Hindustan Times | By, New Delhi
May 10, 2016 12:30 PM IST

The internal study found the mere use of hand sanitisers had brought down deaths from infections in ICU trauma patients from 54% in 2010 to 28% in 2015.

Simple interventions such as using alcohol-based hand sanitisers before treating patients in ICU has brought down deaths due to hospital-acquired infections by nearly 50% at AIIMS Trauma Centre in the past five years, a study has revealed.

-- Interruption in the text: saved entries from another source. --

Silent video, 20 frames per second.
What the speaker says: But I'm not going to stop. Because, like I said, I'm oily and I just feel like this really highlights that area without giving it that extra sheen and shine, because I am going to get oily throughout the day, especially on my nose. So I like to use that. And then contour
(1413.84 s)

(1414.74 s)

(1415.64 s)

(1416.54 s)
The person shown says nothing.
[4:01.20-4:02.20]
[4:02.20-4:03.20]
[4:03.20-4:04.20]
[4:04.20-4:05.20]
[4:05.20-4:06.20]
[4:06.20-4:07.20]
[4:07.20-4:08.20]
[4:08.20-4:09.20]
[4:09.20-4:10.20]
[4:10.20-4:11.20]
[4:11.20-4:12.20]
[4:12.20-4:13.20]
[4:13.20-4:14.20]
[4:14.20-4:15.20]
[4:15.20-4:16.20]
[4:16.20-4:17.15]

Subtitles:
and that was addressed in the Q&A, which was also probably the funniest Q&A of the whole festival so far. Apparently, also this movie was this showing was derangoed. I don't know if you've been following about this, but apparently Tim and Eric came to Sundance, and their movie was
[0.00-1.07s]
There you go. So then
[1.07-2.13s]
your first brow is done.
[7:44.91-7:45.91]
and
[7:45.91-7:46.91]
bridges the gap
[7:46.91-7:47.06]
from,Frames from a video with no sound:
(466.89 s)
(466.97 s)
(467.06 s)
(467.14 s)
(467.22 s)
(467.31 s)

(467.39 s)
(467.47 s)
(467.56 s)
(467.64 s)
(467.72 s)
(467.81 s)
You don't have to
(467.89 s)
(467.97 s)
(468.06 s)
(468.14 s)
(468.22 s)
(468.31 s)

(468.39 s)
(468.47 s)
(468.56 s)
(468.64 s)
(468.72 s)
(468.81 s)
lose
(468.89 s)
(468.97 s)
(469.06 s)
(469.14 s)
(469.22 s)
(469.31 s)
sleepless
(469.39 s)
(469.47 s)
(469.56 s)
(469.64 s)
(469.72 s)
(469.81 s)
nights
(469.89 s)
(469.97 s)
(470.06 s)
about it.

The internal study found the mere use of hand sanitisers had brought down deaths from infections in AIIMS ICU trauma patients from 54% in 2010 to 28% in 2015.
The internal study found the mere use of hand sanitisers had brought down deaths from infections in AIIMS ICU trauma patients from 54% in 2010 to 28% in 2015.

The internal study — part of the Indian Council of Medical Research (ICMR)-funded five-year project on infection control — found the mere use of hand sanitisers had brought down deaths from infections in ICU trauma patients from 54% in 2010 to 28% in 2015.

All the patients surveyed were on ventilator support.

Three common causes for infection and death in ICU patients are ventilator associated pneumonia, central line associated blood stream infection and catheter-based urinary tract infection.

Hand hygiene cuts the infection rate by 33 per cent, shows World Health Organisation (WHO) data.

The AIIMS Trauma Centre has a robust infection control surveillance programme running since 2008.

“Our infection control rates are on par with the best hospitals in the world. While benchmark for surgical site infection rate across the world is about 3%, at our trauma centre it’s less than 2%” said Dr MC Misra, director AIIMS.

Use of alcohol-based hand sanitiser is very effective. “The WHO prescribes five key moments of hand hygiene — before and after treating a patient, before coming to the clinic and performing a procedure in sterile setting and when hands are visibly soiled,” said Dr Purva Mathur, additional professor, department of microbiology at AIIMS.

“Hand hygiene is the most important among all preventive measures in bringing down infection rates in ICU patients,” she said. From 12% in 2010, the hand hygiene compliance rate has jumped to 64% in 2015. This compliance rate is close to those of Scandinavian countries (75% to 78%) that are considered the best.